In June, the European Commission published the final version of a new set of standard contractual clauses (SCCs) that can be used to comply with the EU’s General Data Protection Regulation (the “GDPR”). These clauses are of particular importance to US companies dealing with companies in the European Economic Area (EEA) because the most commonly used alternative to the SCCs had been the EU-US Privacy Shield, which the European Court of Justice invalidated last year.
The new regulations have a phase-in period, when all existing contracts that rely upon the old versions of the SCCs will likely have to be revised. The key dates are 27 September 2021, before which time companies may continue to use the old SCCs; and 27 December 2022, when use of the old SCCs will not be sufficient to comply with the GDPR.
The new SCCs are both more flexible and more demanding than the old ones. For flexibility, they are drafted in a modular form that allows companies to choose only those provisions that apply to the relationships that they have with each other and with respect to the data. They also apply to relationships that had not been covered at all by the old SCCs, such as transfers from one data controller to another. And they permit the addition of new parties to SCCs previously agreed upon by two or more initial signatories.
The new burdens are significant. In particular:
- The new SCCs require the parties to assess – via a “transfer impact assessment” – whether the laws of the country into which the data is being transferred is consistent with the SCCs and the GDPR, and whether further measures (such as encryption) are needed to assure adequate protection of personal information. This assessment must be in writing and preserved for later examination by EU data protection authorities.
- If a governmental authority requests personal information, the data importer may be required to notify the exporter and/or the data subject of the request and resist it if that is practicable.
- The data importer must inform the data subjects, either directly or through the data exporter, of its identity and contact details, of the categories of data being processed, of the subject’s right to obtain a copy of the SCCs, and details regarding any planned onward transfers. This requirement will not apply if the exporter has already provided the information or if compliance would be impossible or involve disproportionate effort for the data importer.
- While this is not a new requirement, it is worth mentioning that the parties must specify the technical and organizational measures used to protect the data.
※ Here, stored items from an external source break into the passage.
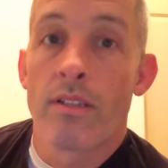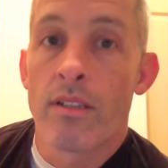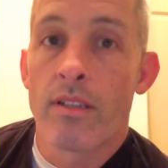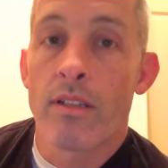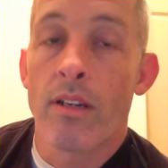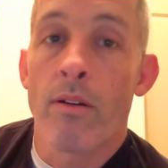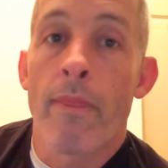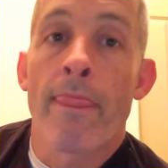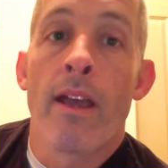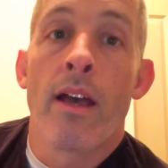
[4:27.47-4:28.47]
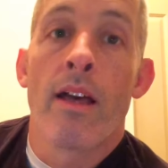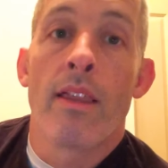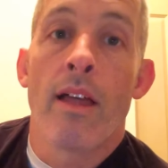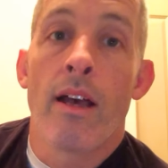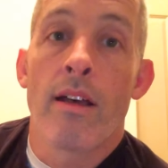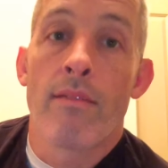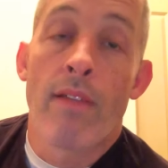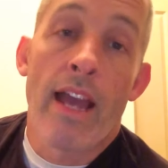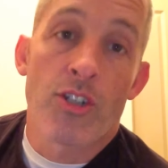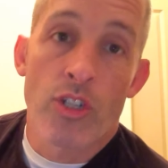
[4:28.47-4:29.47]
So,
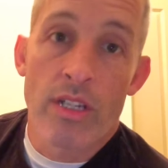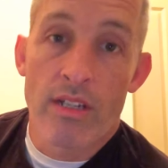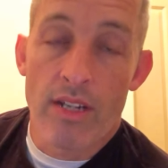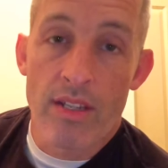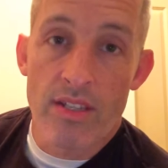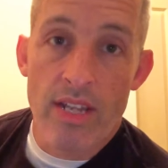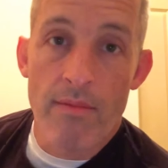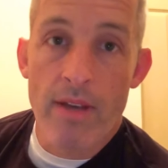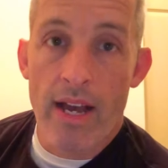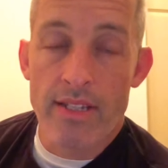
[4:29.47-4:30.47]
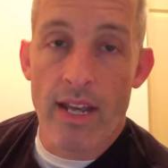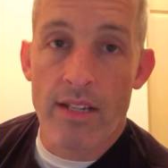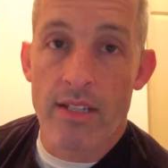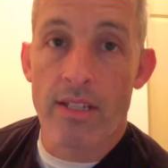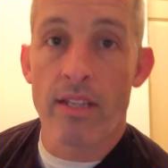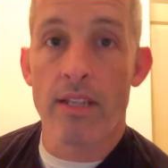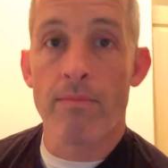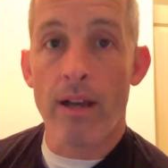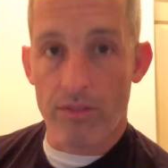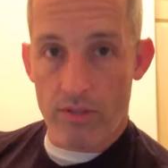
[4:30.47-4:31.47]
actually, in the same context, the
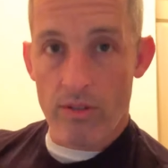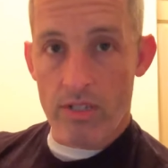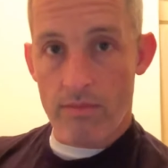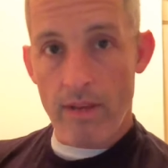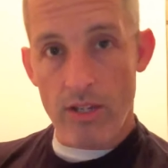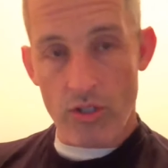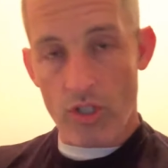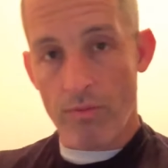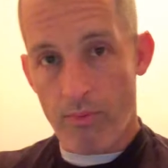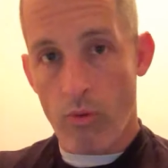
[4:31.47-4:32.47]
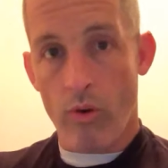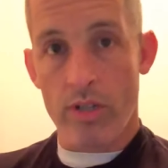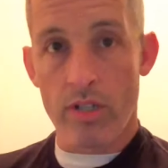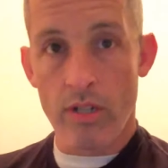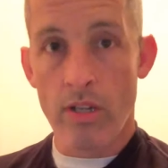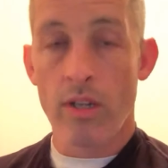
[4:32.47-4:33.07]
belt, which is made to support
These and other details vary from module to module. Thus, the obligations of a US company receiving personal information about EU residents may vary depending upon which party (if any) is a “controller” of that data, and which party (if any) is a “processor” of that data.
In short, if your business involves the receipt of information about EU residents from another company, you can expect to have to overhaul existing SCCs that you have in place and to use the new SCCs in any new contracts signed after September 27, 2021.